*Dataset entries*
=== Section Start ===
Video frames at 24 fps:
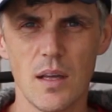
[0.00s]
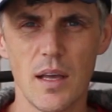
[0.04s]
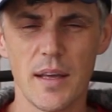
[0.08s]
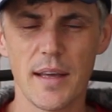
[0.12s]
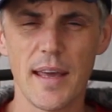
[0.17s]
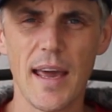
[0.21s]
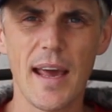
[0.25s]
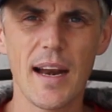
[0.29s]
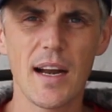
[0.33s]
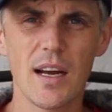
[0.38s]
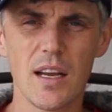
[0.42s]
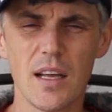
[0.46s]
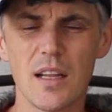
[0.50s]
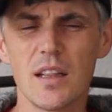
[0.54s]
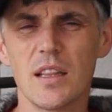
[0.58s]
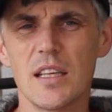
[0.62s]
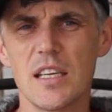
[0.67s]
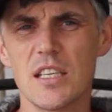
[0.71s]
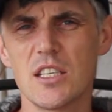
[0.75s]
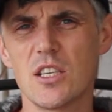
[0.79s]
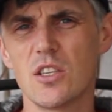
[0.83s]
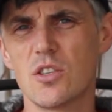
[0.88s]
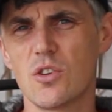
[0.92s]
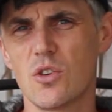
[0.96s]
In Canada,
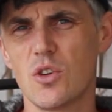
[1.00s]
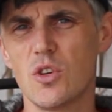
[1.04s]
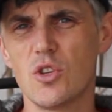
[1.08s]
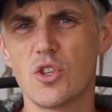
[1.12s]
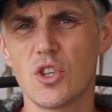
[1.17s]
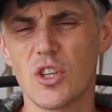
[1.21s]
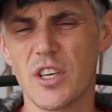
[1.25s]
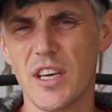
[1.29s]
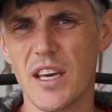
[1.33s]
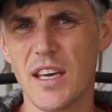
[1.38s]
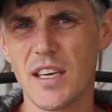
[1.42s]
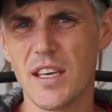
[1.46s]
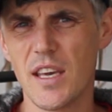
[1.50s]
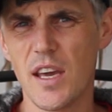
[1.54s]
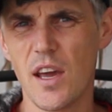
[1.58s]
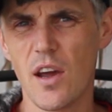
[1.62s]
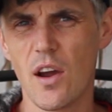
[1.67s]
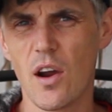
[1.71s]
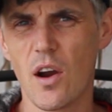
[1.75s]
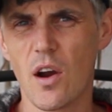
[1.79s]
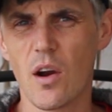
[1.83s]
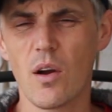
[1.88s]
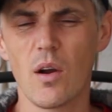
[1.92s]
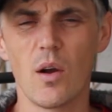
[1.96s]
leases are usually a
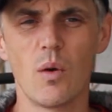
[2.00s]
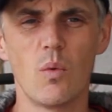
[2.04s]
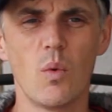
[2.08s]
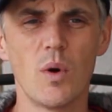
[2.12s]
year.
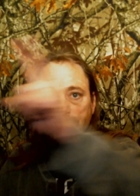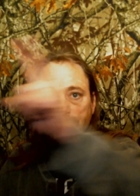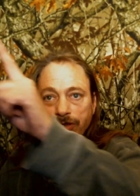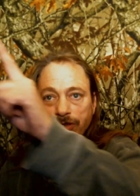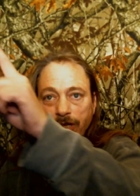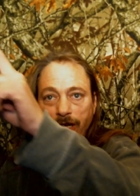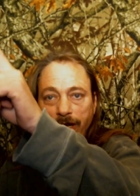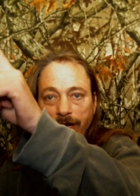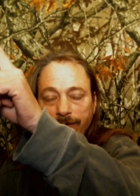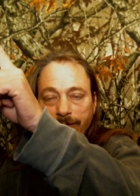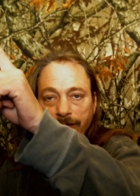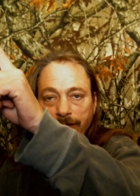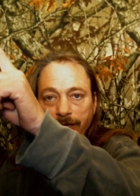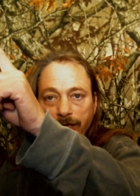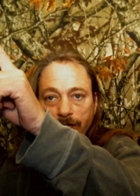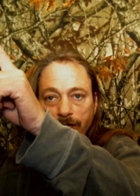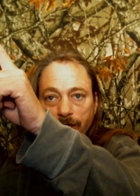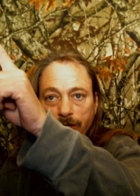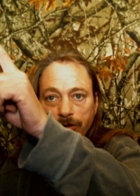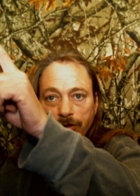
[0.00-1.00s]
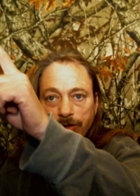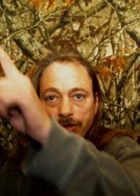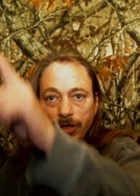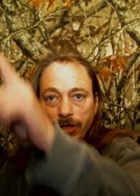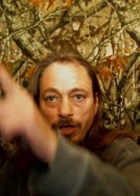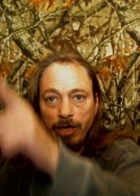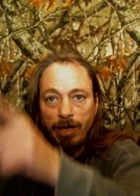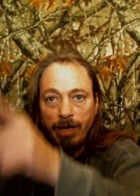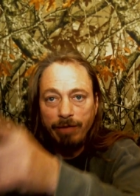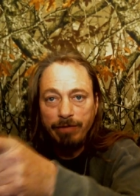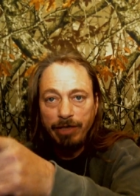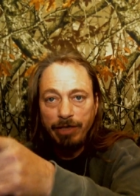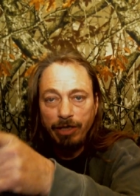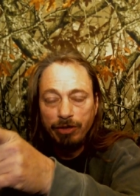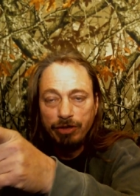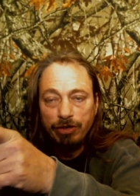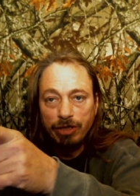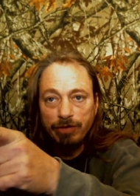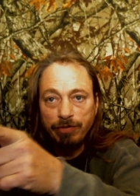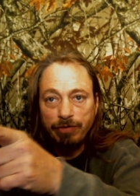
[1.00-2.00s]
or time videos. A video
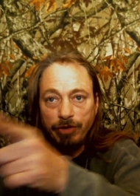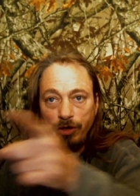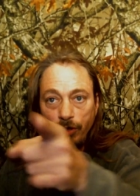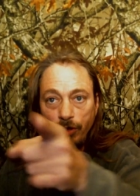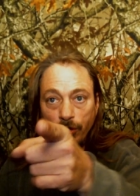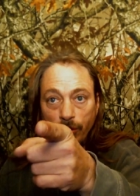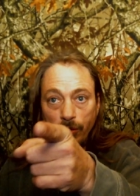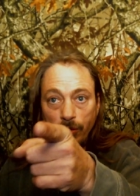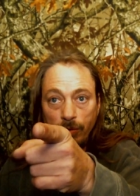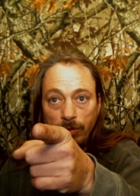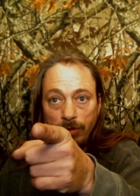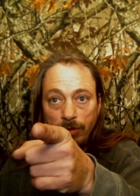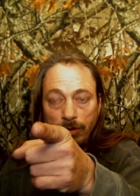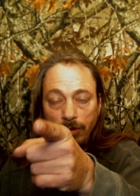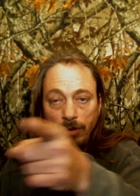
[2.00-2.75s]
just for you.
=== Section End ===
*WORK TASK*
Repeat all of the records verbatim, leaving out the pictures.

*SOLUTION TO THIS TASK*
Video frames at 24 fps:
[0.00s]
[0.04s]
[0.08s]
[0.12s]
[0.17s]
[0.21s]
[0.25s]
[0.29s]
[0.33s]
[0.38s]
[0.42s]
[0.46s]
[0.50s]
[0.54s]
[0.58s]
[0.62s]
[0.67s]
[0.71s]
[0.75s]
[0.79s]
[0.83s]
[0.88s]
[0.92s]
[0.96s]
In Canada,
[1.00s]
[1.04s]
[1.08s]
[1.12s]
[1.17s]
[1.21s]
[1.25s]
[1.29s]
[1.33s]
[1.38s]
[1.42s]
[1.46s]
[1.50s]
[1.54s]
[1.58s]
[1.62s]
[1.67s]
[1.71s]
[1.75s]
[1.79s]
[1.83s]
[1.88s]
[1.92s]
[1.96s]
leases are usually a
[2.00s]
[2.04s]
[2.08s]
[2.12s]
year.
[0.00-1.00s]
[1.00-2.00s]
or time videos. A video
[2.00-2.75s]
just for you.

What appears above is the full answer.